Besides sandwiches, Hannah's offers homemade muesli, a barley and veggie-based Swiss "Bundner" soup and salad spruced with Green City Market pickings like sunflower and sesame seeds. Drinks range from hot or iced drinking chocolate, organic coffee and teas to dozens of posh bottled beverages including Pom, Stonyfield and Naked smoothies, and Lorina's French lemonade.
Parallel to the bar stands the wall o' chocolate, a mirage of rich, milky, overpriced but oh-so-tempting imports. Those who know their chocolate will recognize the names on display: Ritter's, Kinder Chocolate, Lake Champlain, Chocolate Bar NY and, of course, Chicago's own, Vosges. Hannah's also showcases its conscientious efforts by highlighting the brands that donate a portion of their profits to worthwhile causes.

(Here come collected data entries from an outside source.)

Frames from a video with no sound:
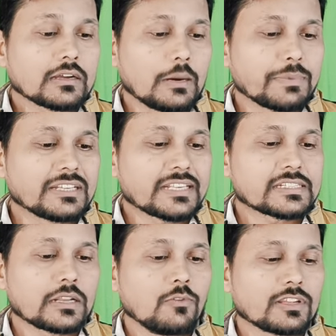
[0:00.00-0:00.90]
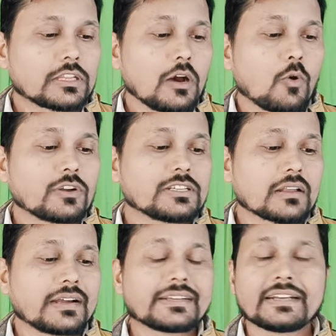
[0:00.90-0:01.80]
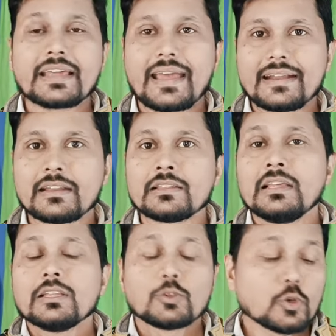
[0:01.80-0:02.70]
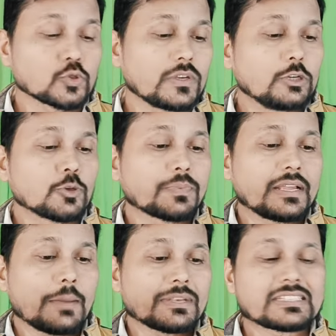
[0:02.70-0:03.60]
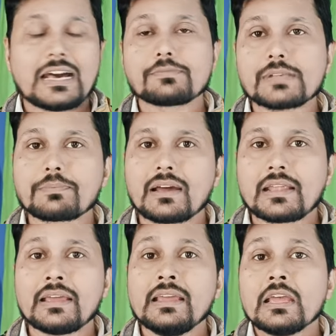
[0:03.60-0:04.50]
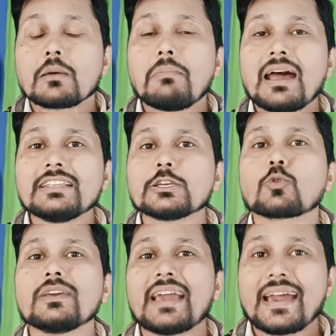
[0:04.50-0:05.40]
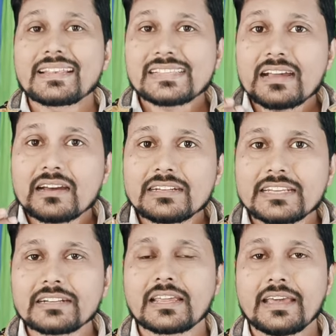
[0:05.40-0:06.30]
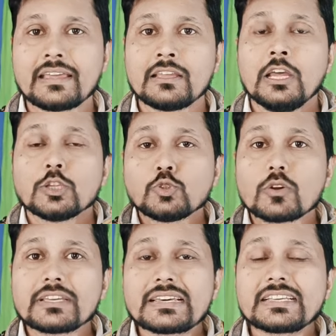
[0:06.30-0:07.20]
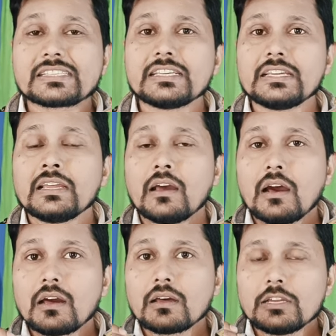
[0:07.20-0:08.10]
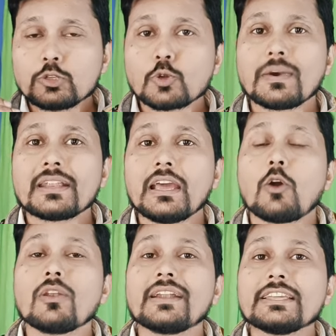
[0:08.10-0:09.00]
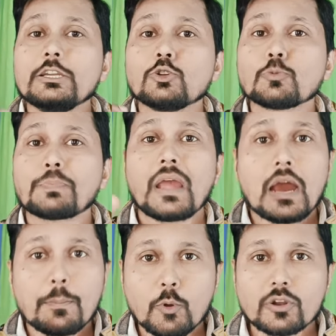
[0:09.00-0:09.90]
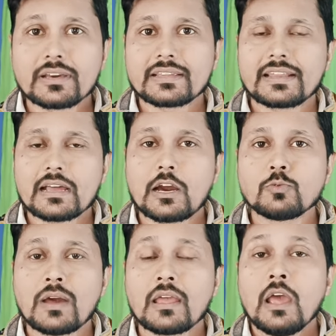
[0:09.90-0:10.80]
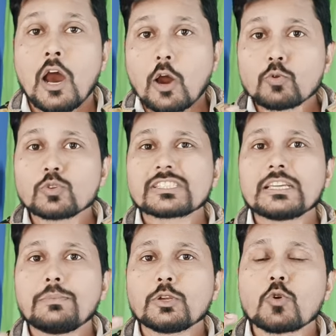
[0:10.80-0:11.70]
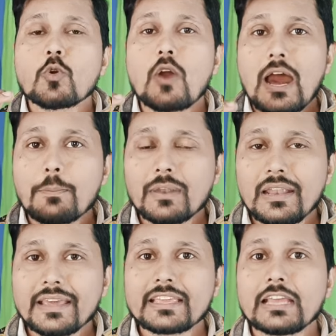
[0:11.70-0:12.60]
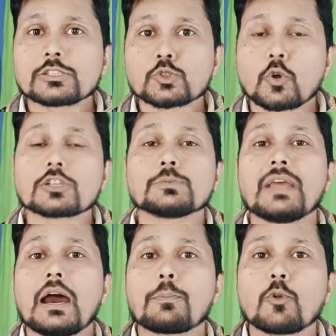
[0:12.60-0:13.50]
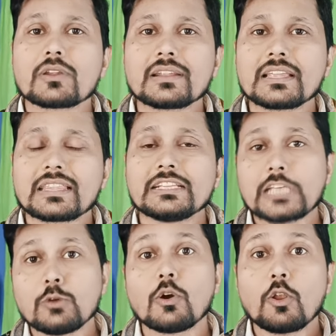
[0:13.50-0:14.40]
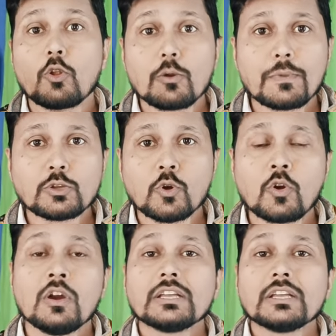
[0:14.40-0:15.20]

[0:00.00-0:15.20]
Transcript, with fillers: कंप्लीसेशन विथ द ओरिजिनल कंटेंट एडेड दोस्तों यूट्यूब का यहाँ पे साफ साफ कहना है मान लीजिए कोई ऐसा कंटेंट है जो कि किसी यूट्यूबर ने ऑलरेडी यूट्यूब पे अपलोड करके रखा हुआ है और उसकी वीडियो को आप लेके शॉर्ट्स में अपलोड कर देते हैं चाहे वो लॉन्ग वीडियो हो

Squeezed between a narrow hallway of a storefront, its moderately chilly, industrial aesthetic, polished in red and silver decor, comes as a surprising contrast when you think of warm, doughy pretzels and simmering hot chocolate drinks. However, with Euro grooves lightly thumping through the speakers, it all fits. Don't expect to linger long since there's only room for a few stools at the counter in the window. Check out the Web site for an extensive catering menu for breakfast, lunch and dinner. You can even order a chocolate basket if that's what the doctor orders.